** Records to process follows **
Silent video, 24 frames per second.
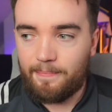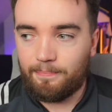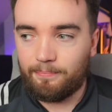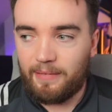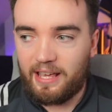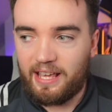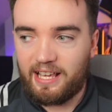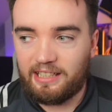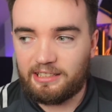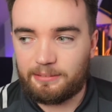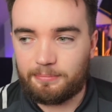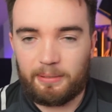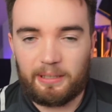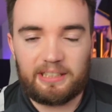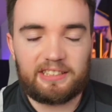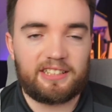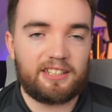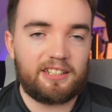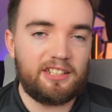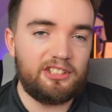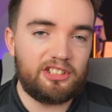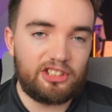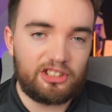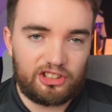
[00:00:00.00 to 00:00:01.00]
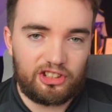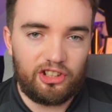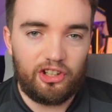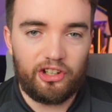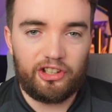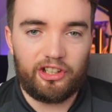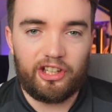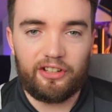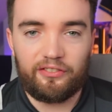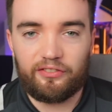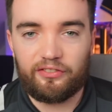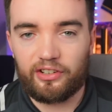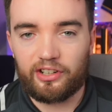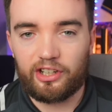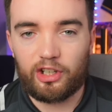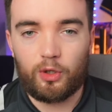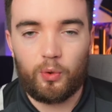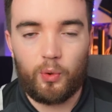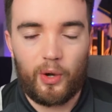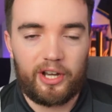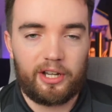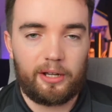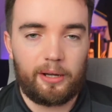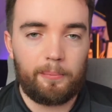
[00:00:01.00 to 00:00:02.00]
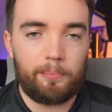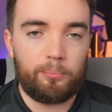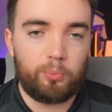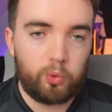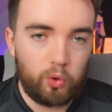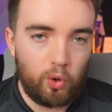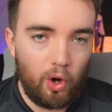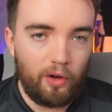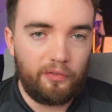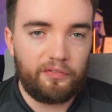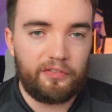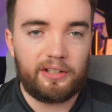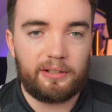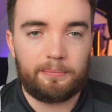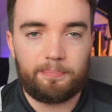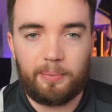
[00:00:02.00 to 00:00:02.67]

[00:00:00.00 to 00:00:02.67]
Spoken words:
He's basically just looking for a quick profit.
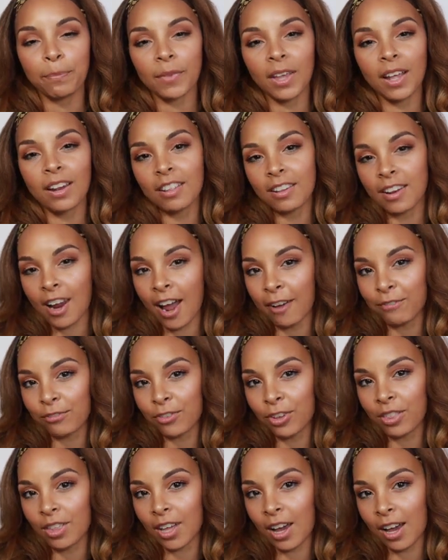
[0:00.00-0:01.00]
And then
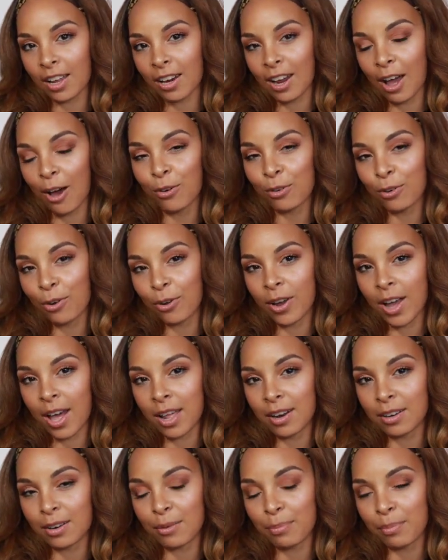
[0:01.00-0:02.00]
after that, I'll go ahead
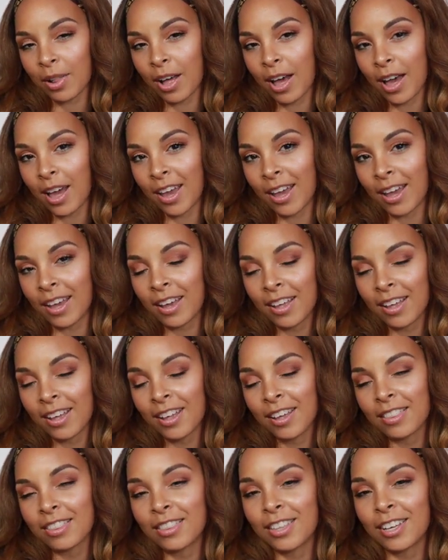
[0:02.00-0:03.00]
and apply
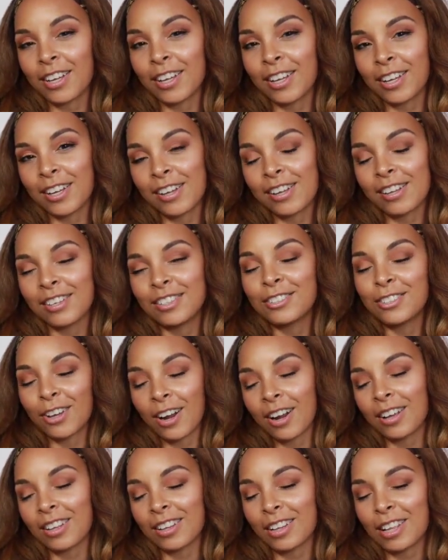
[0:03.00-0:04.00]
the
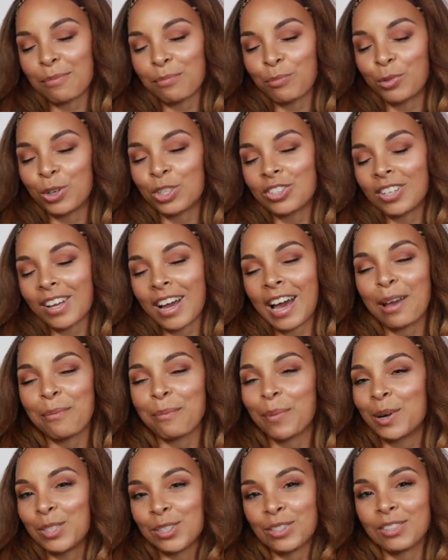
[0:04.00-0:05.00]
dark lip, which I
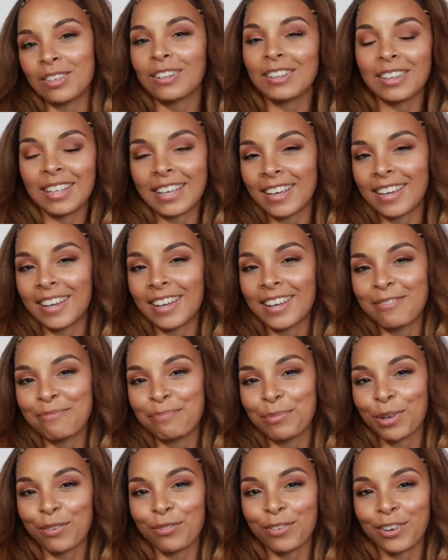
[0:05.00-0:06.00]
personally
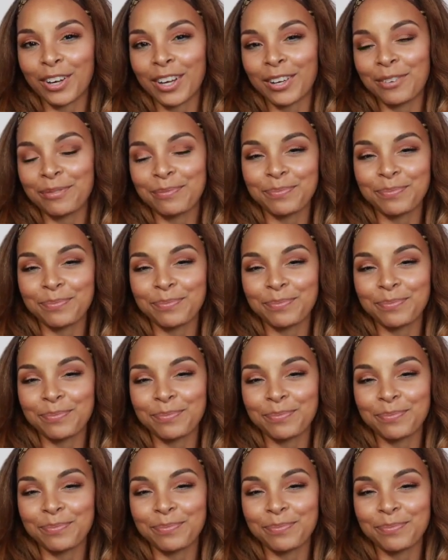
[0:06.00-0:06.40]
prefer.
** End of Records to process **
Please reproduce, word for word, only the lines from the line that holds "[00:00:02.00 to 00:00:02.67]" through the final line of the entries above, omitting any pictures.

[00:00:02.00 to 00:00:02.67]

[00:00:00.00 to 00:00:02.67]
Spoken words:
He's basically just looking for a quick profit.
[0:00.00-0:01.00]
And then
[0:01.00-0:02.00]
after that, I'll go ahead
[0:02.00-0:03.00]
and apply
[0:03.00-0:04.00]
the
[0:04.00-0:05.00]
dark lip, which I
[0:05.00-0:06.00]
personally
[0:06.00-0:06.40]
prefer.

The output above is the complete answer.